My lack of interest stemmed from what I perceived as a
lack of practical physical realizablity, since the
group permutes what amount to stickers that can never
be visible. But I must agree that it can be simulated
in an understandable way.
>If we include reflections, they can occur about any
>(n-1)-dimensional space which contains the point at
>the center of the group of hypercubies and is
>orthogonal to the faces of the hypercubies it
>intersects.
You can also reflect about hyperplanes that are on
diagonals. The reflection planes must be such that
the puzzle transforms onto itself, but that does not
mean they must be axis-aligned. E.g., for the
3-puzzle, a plane of reflection can intersect the
locations of 4 corners in such a way that 2 pairs are
diagonal from each other across opposing faces and 2
other pairs are adjacent along opposing edges. (The
last 2 pairs are what I call "triagonal" from one
another, diagonal within the 4-point rectangle.)
>> >MC2D moves only do interesting things with odd
>> >numbers of reflections,
>> ? I do not understand the above statement. Why is a
>> 4-cycle (Rotate corner positions.) not interesting?
>> [(1,2)(3,4)] * [(2,4)] = [(4,3,2,1)]
>You are definitely correct here David, but your example
>is unfortunately not (it actually contains 3
>reflections).
Perhaps we are not together on the permutation
notation. I am using cycle representation. If you
want to think about it geometrically, assign indices
to the corner positions in clockwise order starting at
the upper left hand corner. Then [(1,2)(3,4)] is a
reflection about the y-axis, [(2,4)] is a reflection
about the NW->SE diagonal, and [(4,3,2,1)] is a
4-cycle rotating all four corners counter clockwise.

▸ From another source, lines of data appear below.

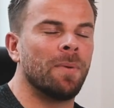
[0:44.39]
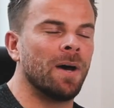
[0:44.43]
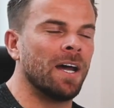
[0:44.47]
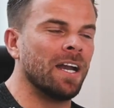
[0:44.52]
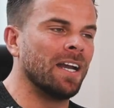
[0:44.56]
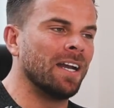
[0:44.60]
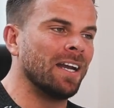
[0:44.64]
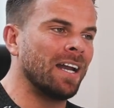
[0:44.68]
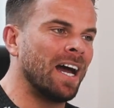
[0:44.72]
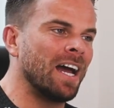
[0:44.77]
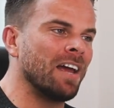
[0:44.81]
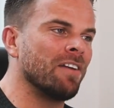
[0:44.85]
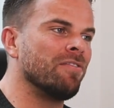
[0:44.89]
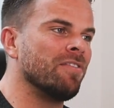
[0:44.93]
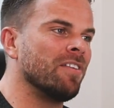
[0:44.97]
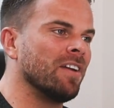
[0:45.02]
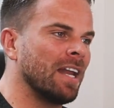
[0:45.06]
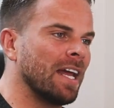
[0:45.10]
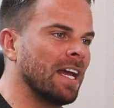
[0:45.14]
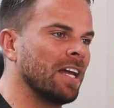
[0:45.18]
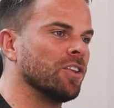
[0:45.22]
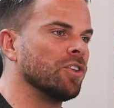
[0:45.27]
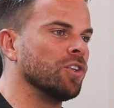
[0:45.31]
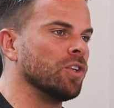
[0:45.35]
and I feel
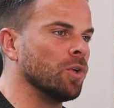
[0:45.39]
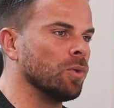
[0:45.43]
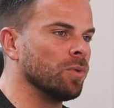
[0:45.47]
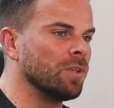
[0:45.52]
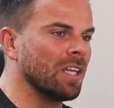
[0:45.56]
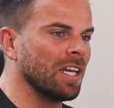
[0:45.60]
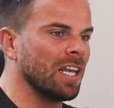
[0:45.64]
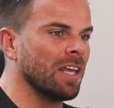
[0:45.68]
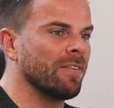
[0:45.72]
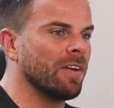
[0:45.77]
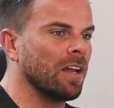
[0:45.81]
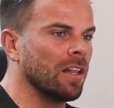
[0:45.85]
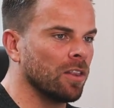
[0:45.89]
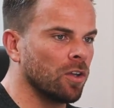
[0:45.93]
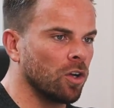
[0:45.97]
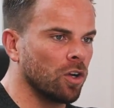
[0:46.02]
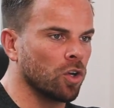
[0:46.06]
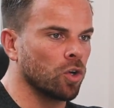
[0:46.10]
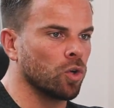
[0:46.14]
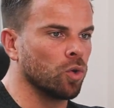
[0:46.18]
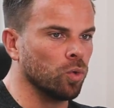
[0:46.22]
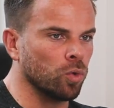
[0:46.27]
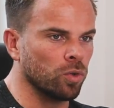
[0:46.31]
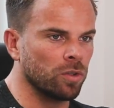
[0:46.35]
like I do deliver a lot
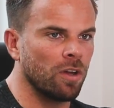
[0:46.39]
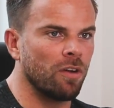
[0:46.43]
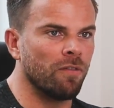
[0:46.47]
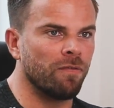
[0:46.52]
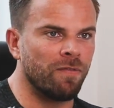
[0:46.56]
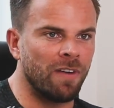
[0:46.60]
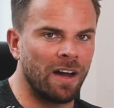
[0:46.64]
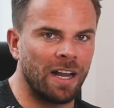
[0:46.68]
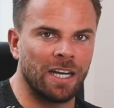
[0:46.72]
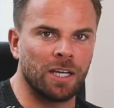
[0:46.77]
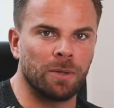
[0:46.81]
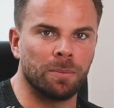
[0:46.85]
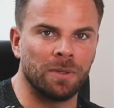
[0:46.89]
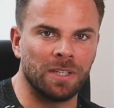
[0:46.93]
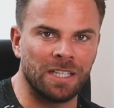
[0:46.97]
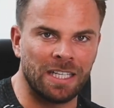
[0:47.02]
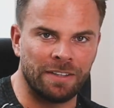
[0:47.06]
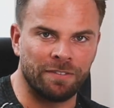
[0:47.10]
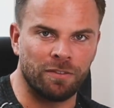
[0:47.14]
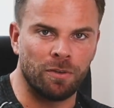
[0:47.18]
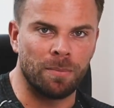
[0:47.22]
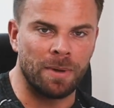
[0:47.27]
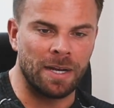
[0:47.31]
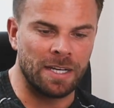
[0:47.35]
of good valuable
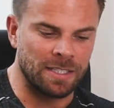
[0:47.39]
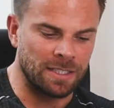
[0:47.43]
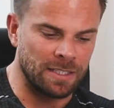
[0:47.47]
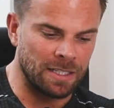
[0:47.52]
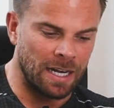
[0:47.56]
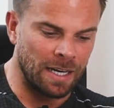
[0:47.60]
information,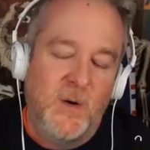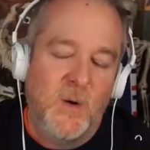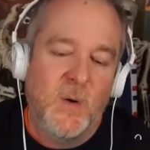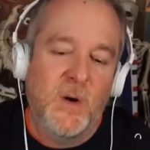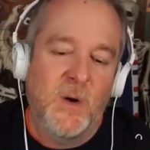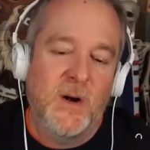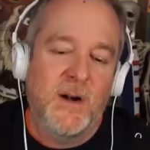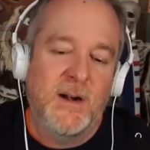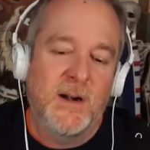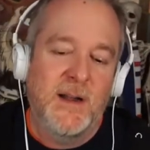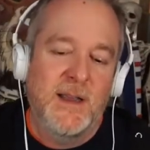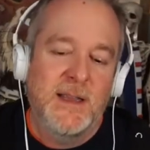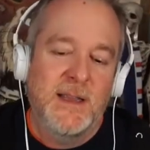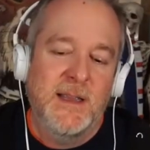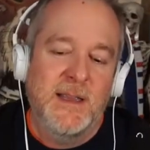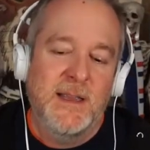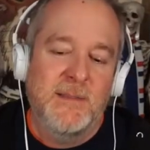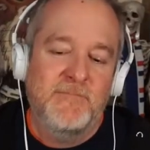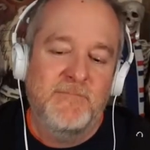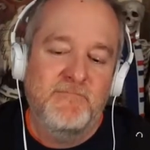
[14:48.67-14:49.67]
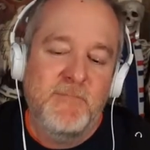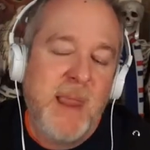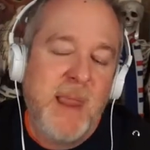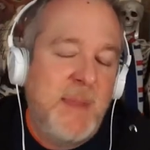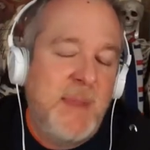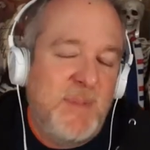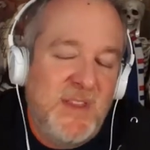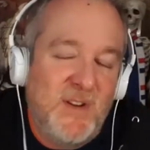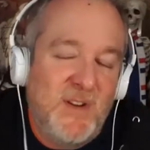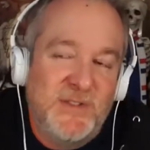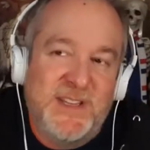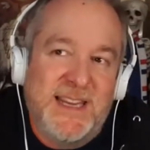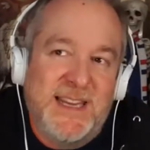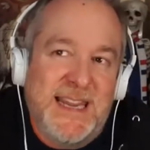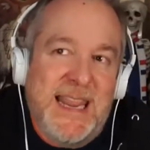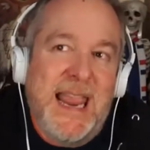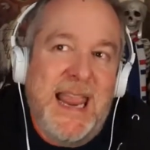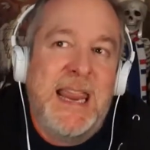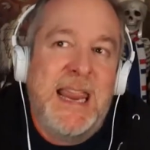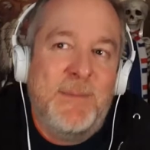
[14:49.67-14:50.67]
or maybe there's a
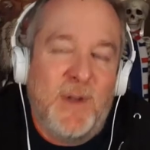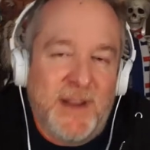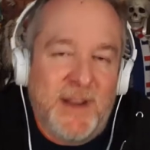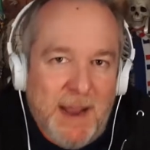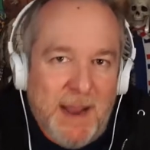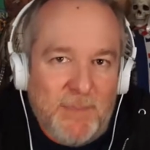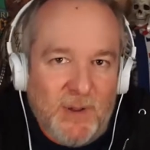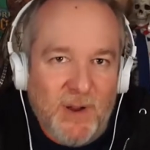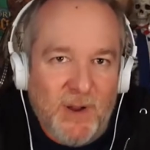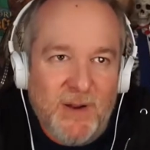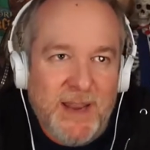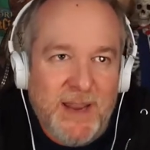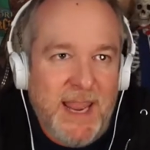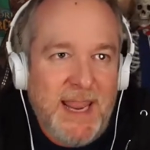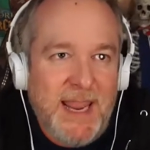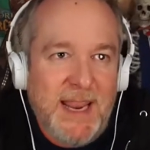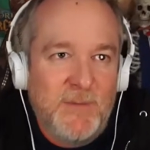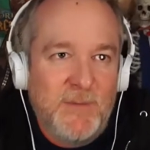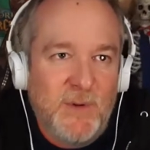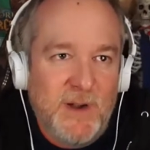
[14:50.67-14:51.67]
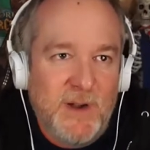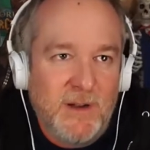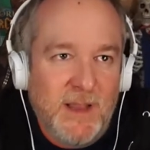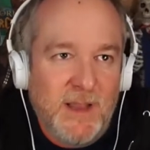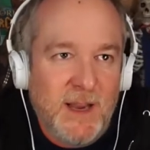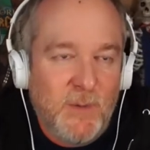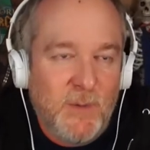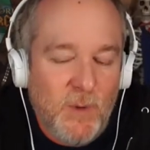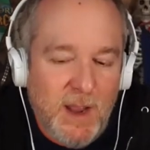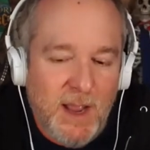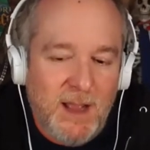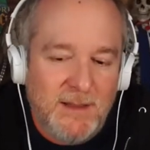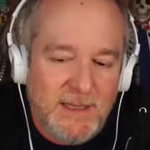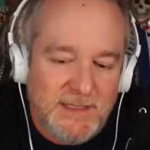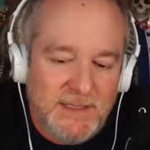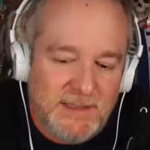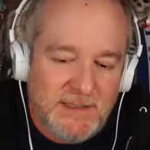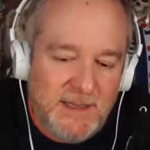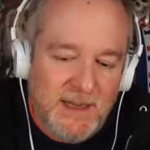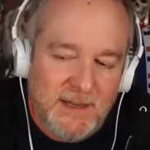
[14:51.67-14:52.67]
game on Apple Arcade where you're like, well,
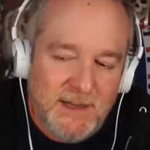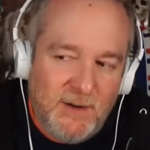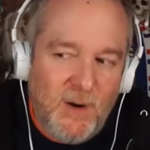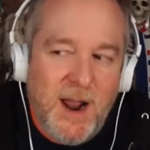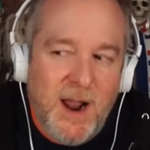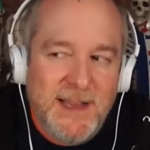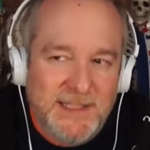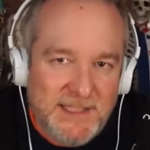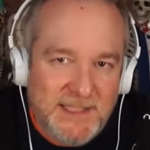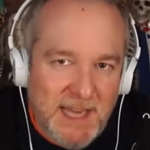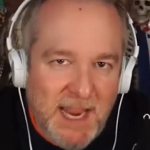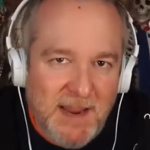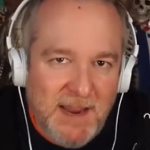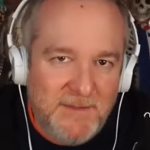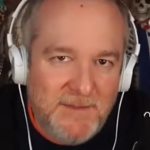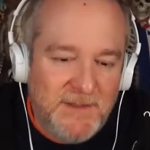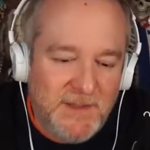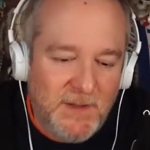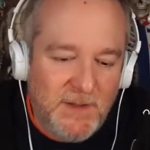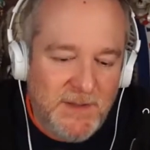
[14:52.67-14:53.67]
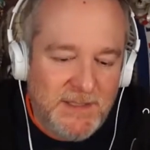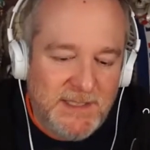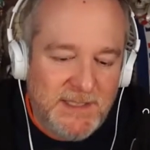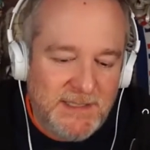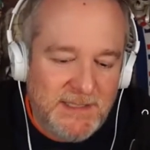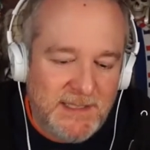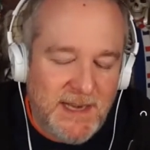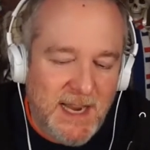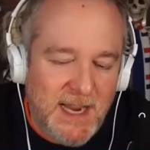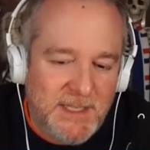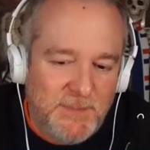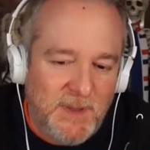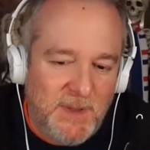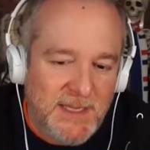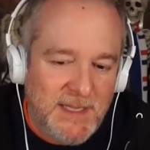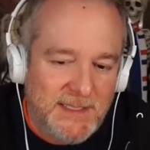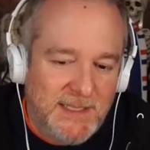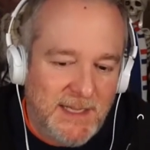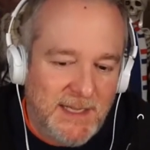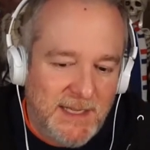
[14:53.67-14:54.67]
it's cross save, so this is a nice
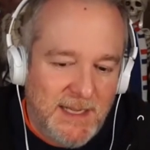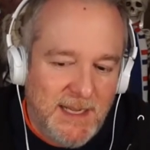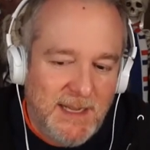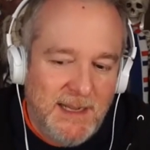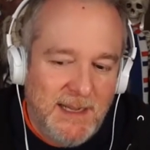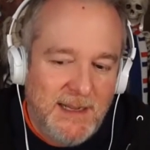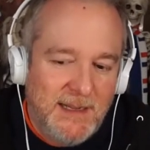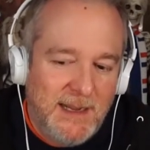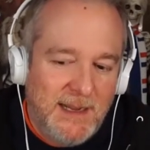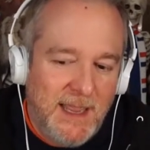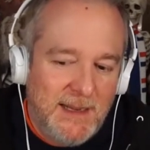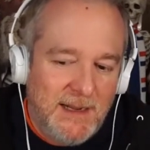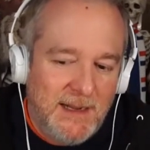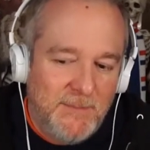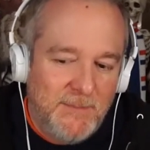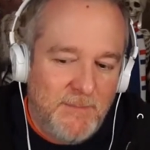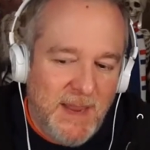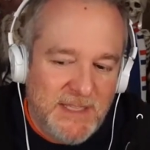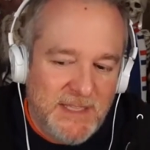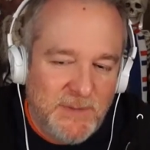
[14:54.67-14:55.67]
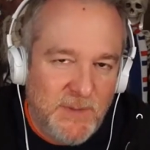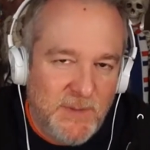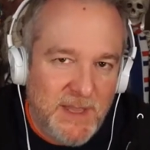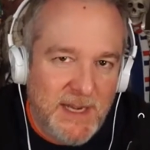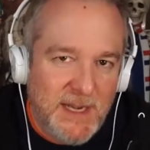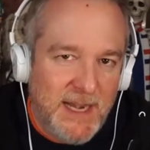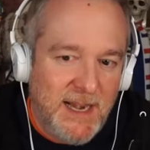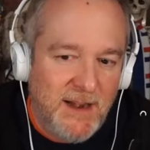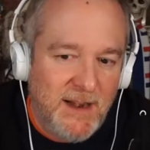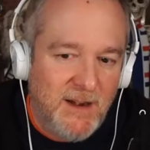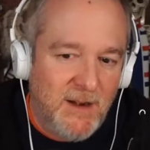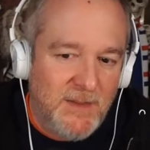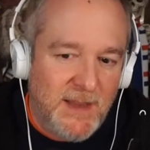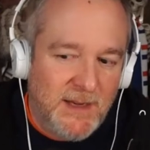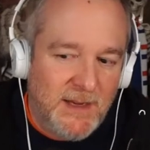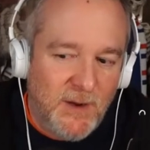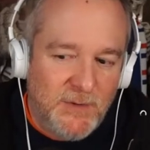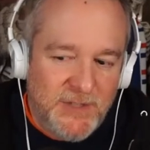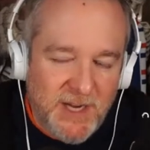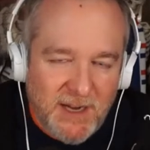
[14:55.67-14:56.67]
place to kind of mess with it here, and
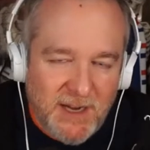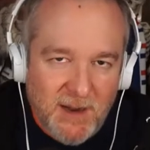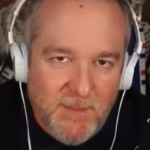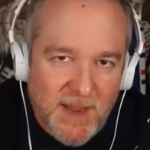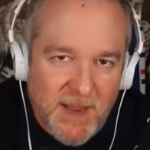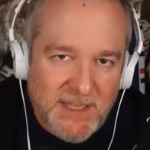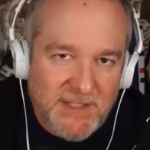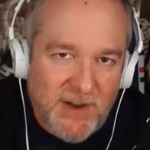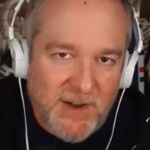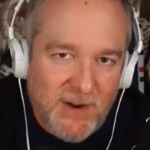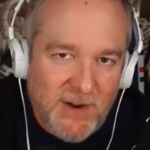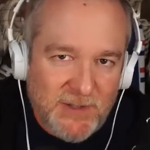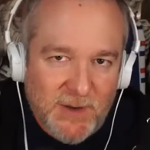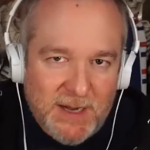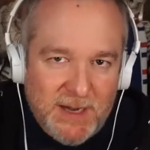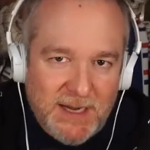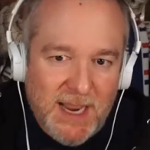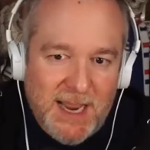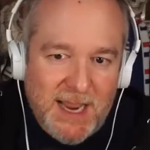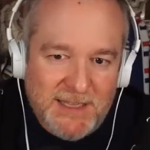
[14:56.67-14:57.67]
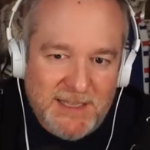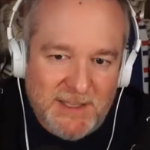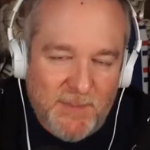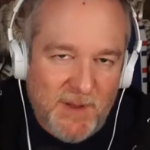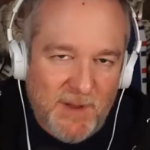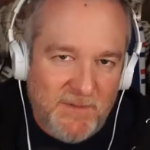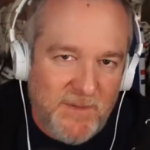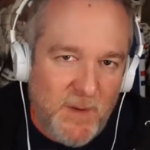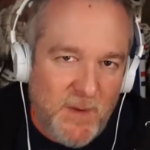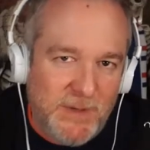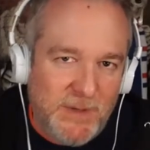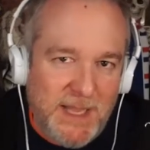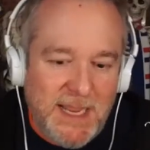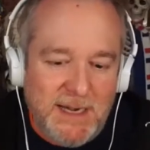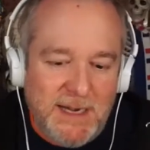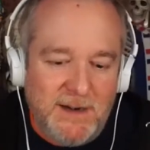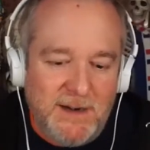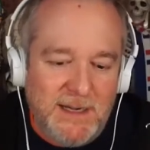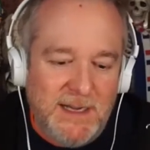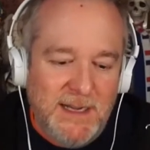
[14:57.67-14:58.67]
then go check on my Star Trek guys on my phone
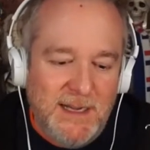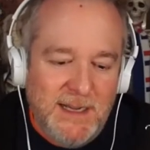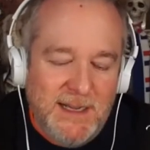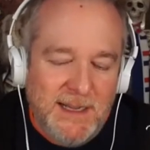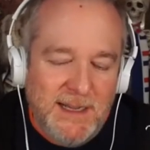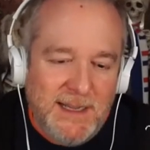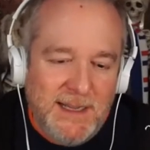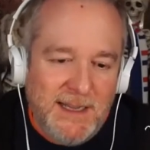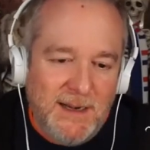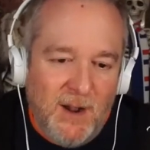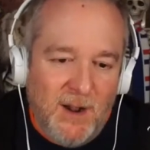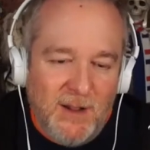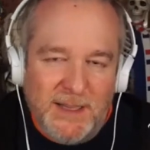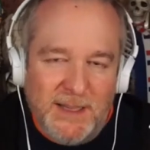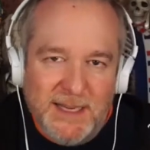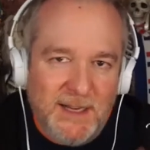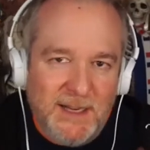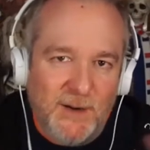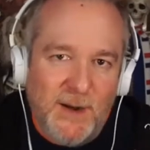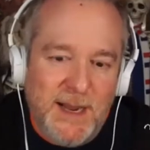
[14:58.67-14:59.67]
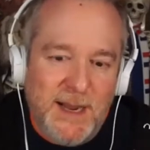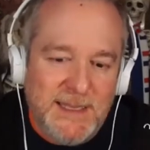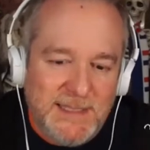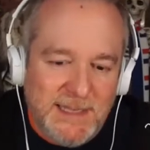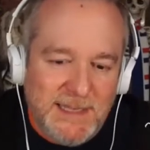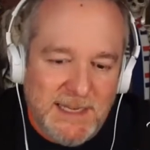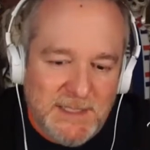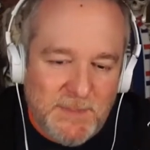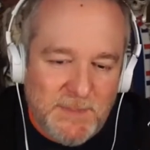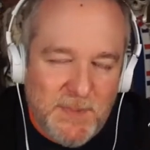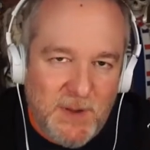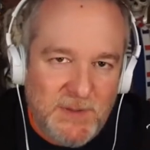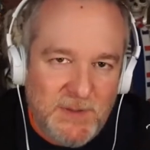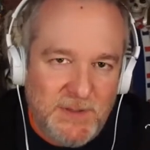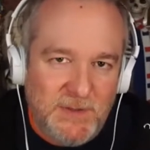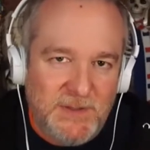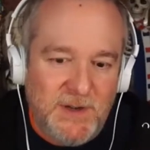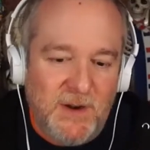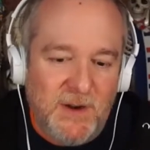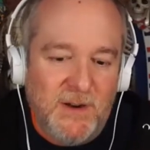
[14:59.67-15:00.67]
later, and it all integrates. And I suppose
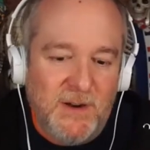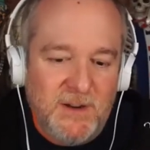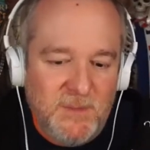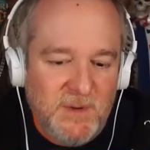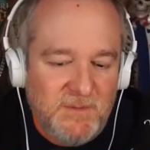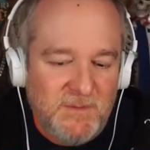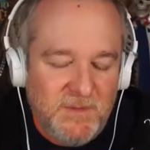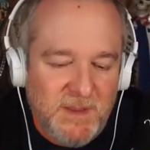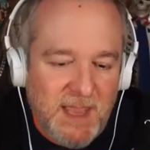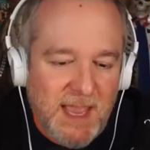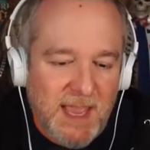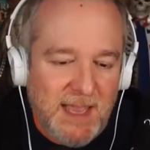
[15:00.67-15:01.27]
there's an argument for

>An even number of reflections can only produce an even
>permutation of the cubies,
Not true. Reflections can be odd or even and there is
one of each in the two I composed above. (Fairly
obvious, with 2 2-cycles in one and only 1 2-cycle in
the other.) So the product, a 4-cycle, is odd.
Furthermore, the product is not mirroring. (It is
true that the composition of two reflecting
permutations is always a non-reflecting
reorientation (or identity if the same reflection is
used twice).)
>and an odd number of reflections, an odd
>permutation. (For example, reflecting two adjacent
>sides of MC2D would create a 3-cycle of the corners,
>which is not possible with an odd number of
>reflections. Of course, you wrote a very lengthy
>reply which was very accurate, so this small error is
>understandable! :)
I suppose yours is somewhat larger since you implied
that I had erred when I had not; but I will forgive
you anyway! And please do not hesitate to attempt to
correct me if, in future, it again looks as if I have
erred. Next time it may be so, and I would not wish
to go uncorrected. I do err frequently because I
often have complex thoughts. I learn by being
corrected, and I occasionally assert something I am
not quite sure about with the hope that someone will
point me in the right direction if I turn out to be
confused.
After I posted my previous message it occurred to me
that I missed yet another possibility and an even
larger group. We might call it a SUPER–super-
supercube. I had written,
>If you try to flip a slice of the 3-puzzle in 3D, you
>do wind up (uselessly) with it being outside in; but
>it is not reflected.
I now regret that "(uselessly)" parenthesis. Let us
take the attitude that an order-m n-puzzle is an m^n
stack of nD cubies. (My n is your d and my m is your
n. I prefer to stick with n for the dimension of the
puzzle.) Also let us imagine that _every_ one of the
2n facelets on each cubie has a sticker. Use a normal
scheme for assigning colored stickers to the visible
facelets. I am willing to make all the invisible
stickers be black; but it would not be a necessity.
In the order-3 cases, it is certainly OK as each cubie
is uniquely identified by the combination of colored
stickers it bears. Now I want to say that, in
addition to our familiar twists, you can remove a
slice, flip it over with respect to the axis in which
it is ‘flat’, and replace it. (I can imagine no real
mechanism, but you can easily simulate the 3D cases
with a pile of cubical blocks. Just a little tedious
to reorient the whole cube or to remove a slice and
replace it flipped - but certainly possible.) Now
this is not mirror reflection; but it is a new kind of
permutation. The colored stickers can be turned to
face inwards and have valid possible internal
positions. Flipping of slices need not be limited to
external slices.
Imagine that all 2n*m^n facelet positions are indexed
relative to fixed spatial coordinates and we identify
the stickers on them in the initial position by the
position they occupy. The permitted alterations to
the pile can be seen as permutations of the 2n*m^n
stickers. There must be some sense in which the
familiar group of the regular order-m n-puzzle is
still in there as a subgroup; but I am not sure yet
how to characterize that, since there are extra
stickers. (May require a quotient.) We now have the
ability to turn over any slice relative to the
dimension in which it has thickness 1. When the
puzzle is scrambled, many initially-visible colored
stickers may no longer be visible; but they can still
be accessed by appropriate manipulation.
Anyone for slice-swapping? ;-)
Regards,
David V.